Der Bundestrainer konnte die Fehler, die sich bereits in der Vorbereitung abgezeichnet hatten, nie abstellen. Im deutschen Spiel fehlte es an Tempo - und vor allem an Ideen in der Offensive. Nur zwei Tore in drei Spielen, nur eins aus dem Spiel heraus. Diese Bilanz sagt alles.
Nach dem 2:1 gegen Schweden wechselte Löw auf fünf Positionen. Zwei davon wegen Boatengs Sperre und Rudys Verletzung, aber die restlichen Wechsel schienen die Mannschaft eher zu verwirren.
DIE KONSEQUENZEN
Tritt Löw zurück?
"Ich bin der Erste, der sich hinterfragen muss, welche Dinge schief gelaufen sind", sagte der Bundestrainer im ZDF. Für eine Entscheidung braucht er noch Zeit. "Da muss ich auch mal eine Nacht drüber schlafen, denn das ist zu früh für mich. Morgen muss man dann mal Gespräche führen und sehen, wie es weitergeht."
Wer könnte Löw ablösen?
Jürgen Klopp hat mit Liverpool noch viel vor, Thomas Tuchel hat gerade erst in Paris angefangen. Wer könnte für den Fall, dass Löw hinschmeißt, der Nachfolger sein? Ein möglicher Kandidat wäre Matthias Sammer. Der ehemalige BVB-Trainer und DFB-Sportdirektor ist nah dran an der Bundesliga und kennt die Strukturen des DFB. Er wäre auch der richtige Mann, um die dringend erforderlichen Verbesserungen in der Nachwuchsarbeit anzuschieben. Allerdings müsste Sammer für den Bundestrainer-Posten wohl seinen Berater-Job bei Borussia Dortmund aufgeben.

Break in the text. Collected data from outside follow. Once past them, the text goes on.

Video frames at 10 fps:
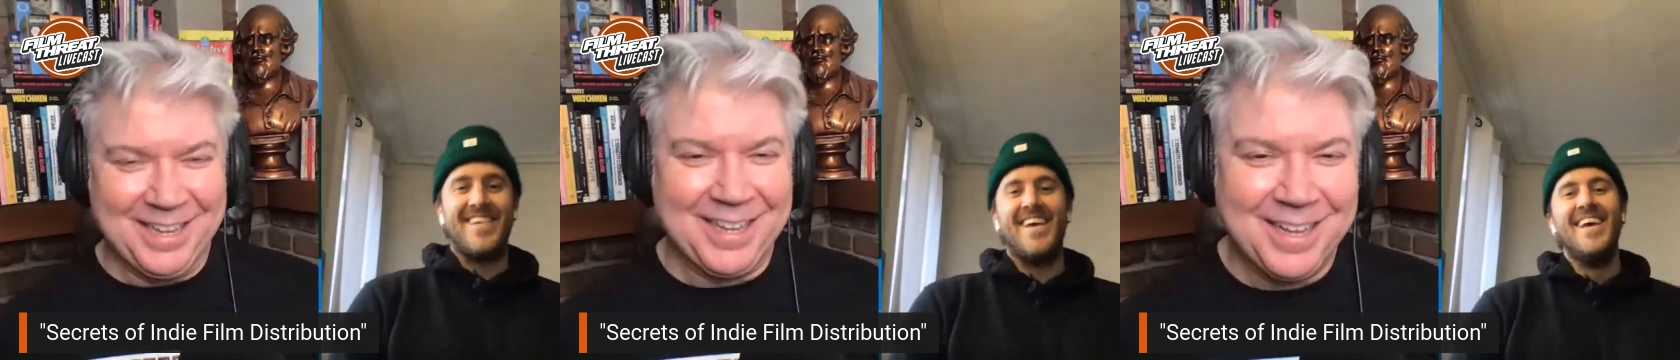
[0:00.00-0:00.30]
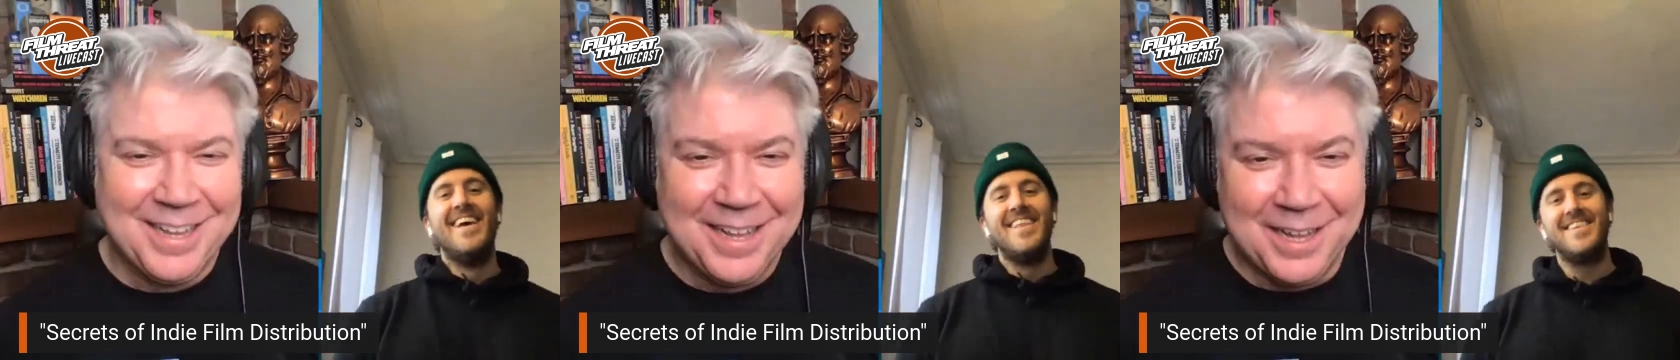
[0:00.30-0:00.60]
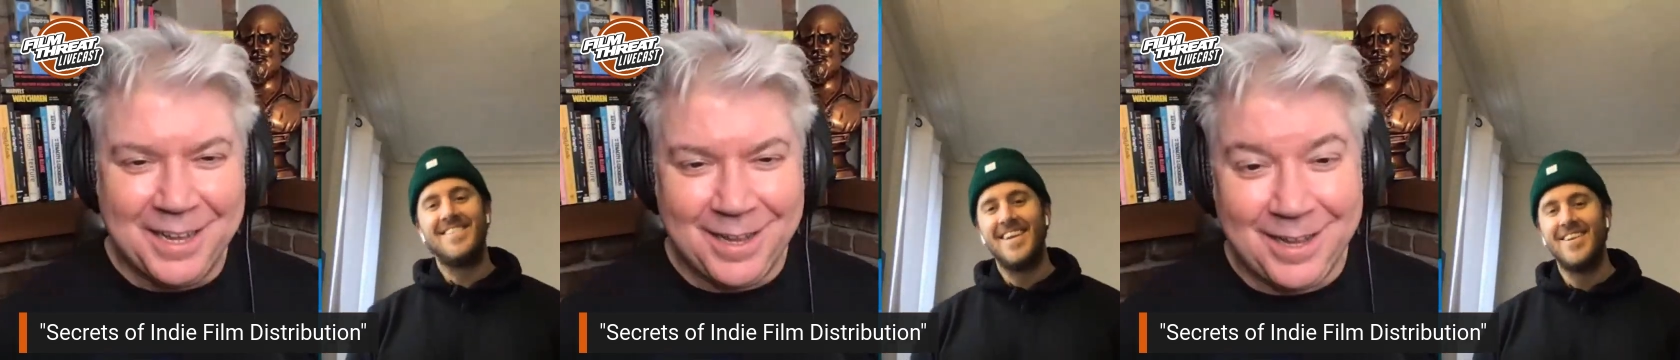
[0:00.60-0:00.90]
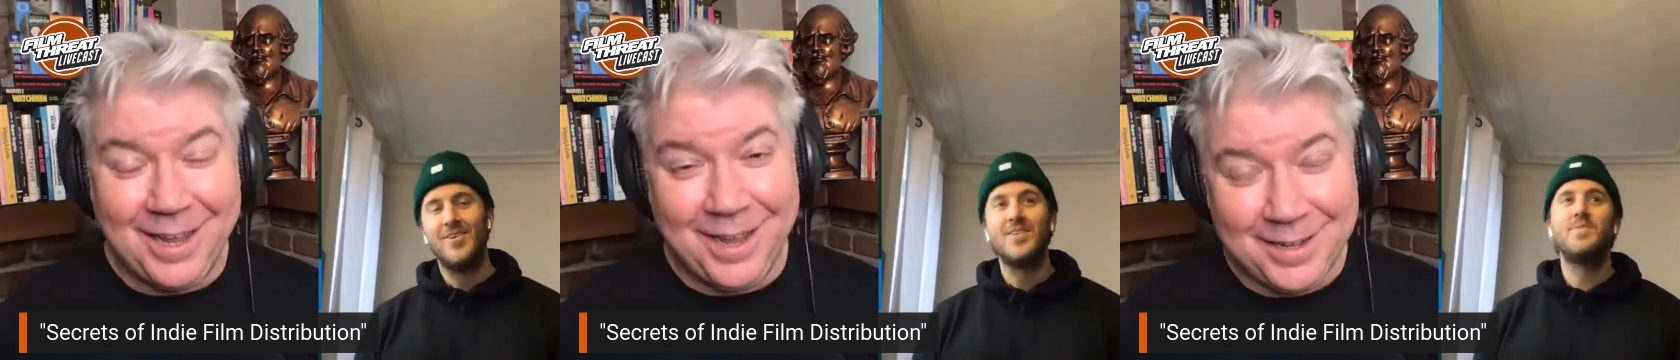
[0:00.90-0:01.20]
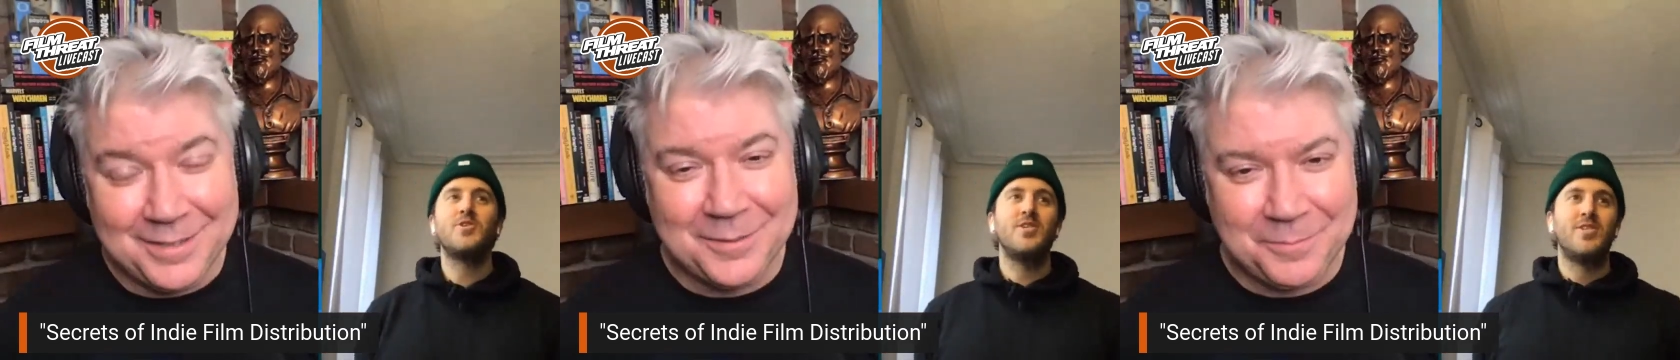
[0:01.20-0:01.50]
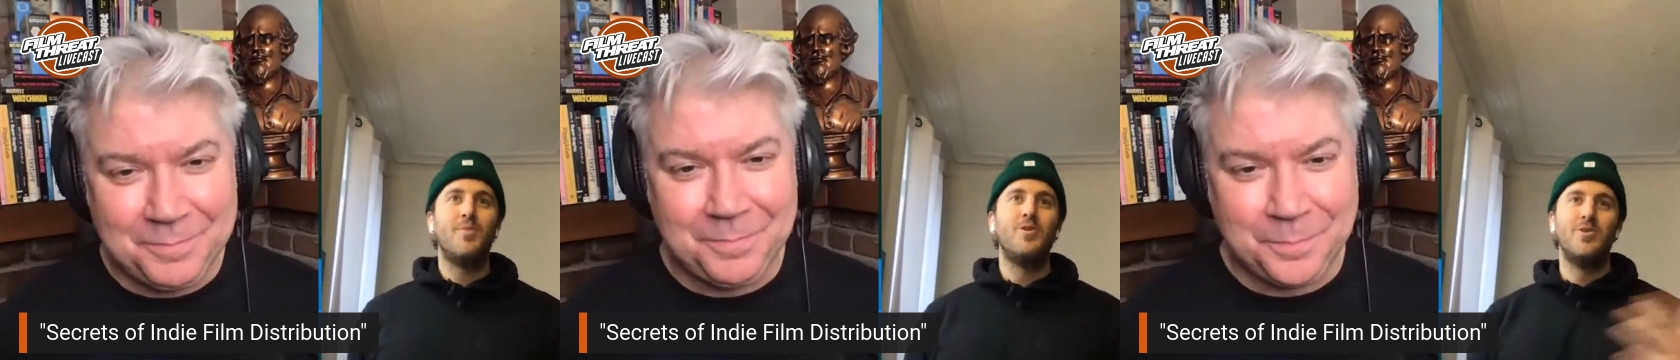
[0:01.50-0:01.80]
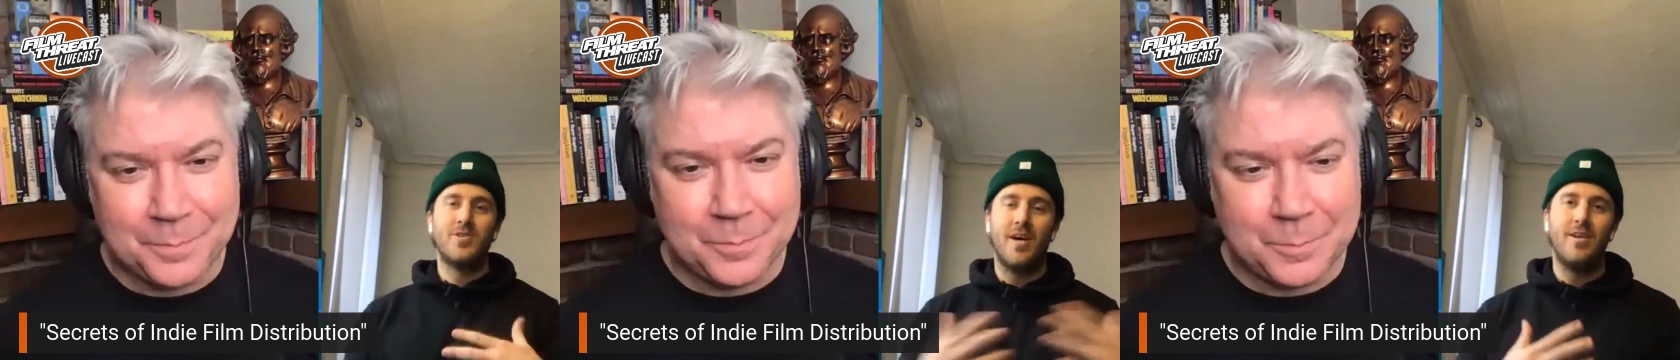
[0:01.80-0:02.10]
Speaker 1: they, they yeah. send you, especially
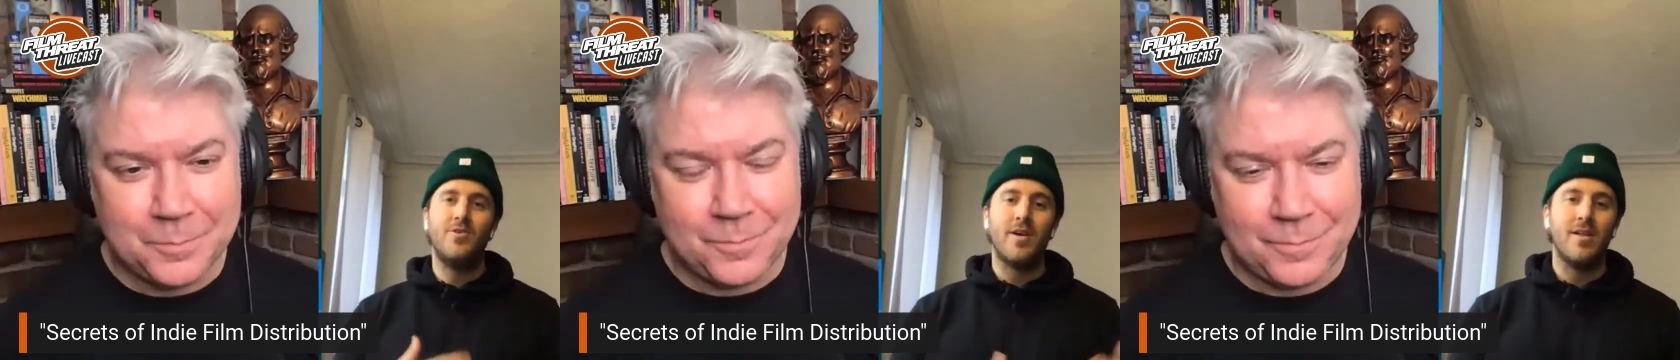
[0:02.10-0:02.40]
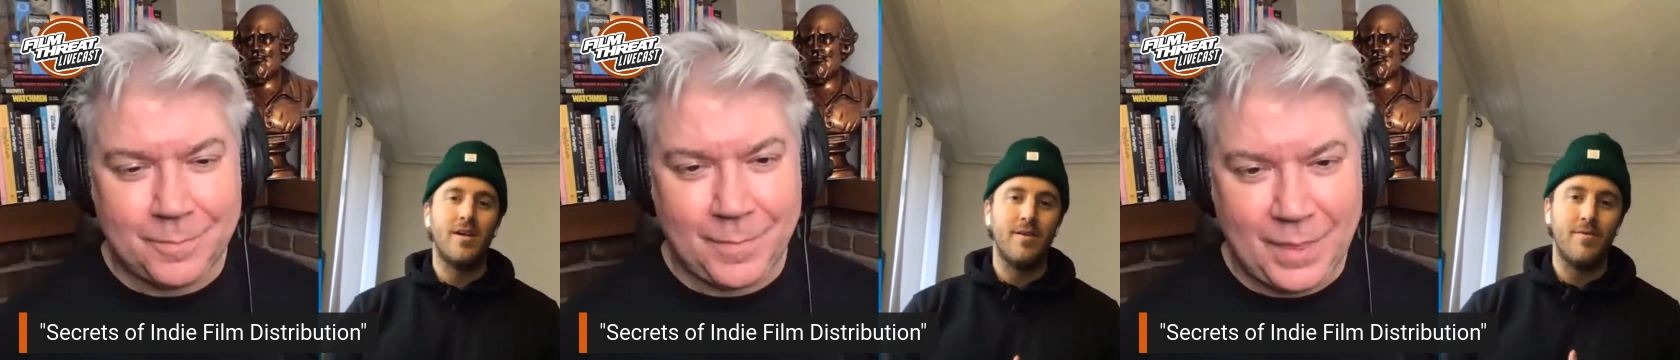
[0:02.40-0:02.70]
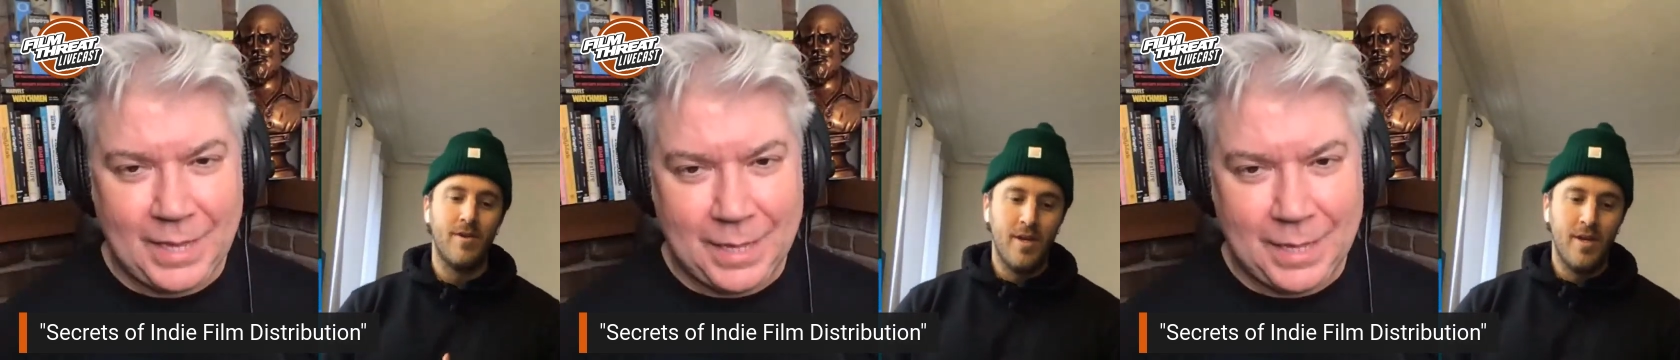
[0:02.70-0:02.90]
someone who's kind of doing a lot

Welche Spieler werden aufhören?
Für Sami Khedira (32) und Mario Gomez (32) war die WM wahrscheinlich das letzte Turnier, auch Neuer ist 32, hat aber kürzlich erklärt, er wolle noch Europameister werden. Mats Hummels, Jerome Boateng und Mesut Özil sind alle 29, doch während Hummels und Boateng bei einem Neuaufbau Führungsrollen übernehmen könnten, scheint Özils Zeit im DFB-Team abgelaufen zu sein. Wenn Thomas Müller (28) wieder zu seiner alten Form findet, kann auch er noch eine wichtige Rolle spielen.
Wer rückt nach?
Timo Werner, Joshua Kimmich, Leon Goretzka, Niklas Süle und Julian Brandt waren die jüngsten Spieler im deutschen WM-Kader. Ihnen gehört die Zukunft. Leroy Sane, den Löw aus dem vorläufigen Kader strich, kommt dazu, genau wie Jonathan Tah und Serge Gnabry. Von den U21-Europameistern 2017 könnte noch der Berliner Niklas Stark den Sprung ins DFB-Team schaffen.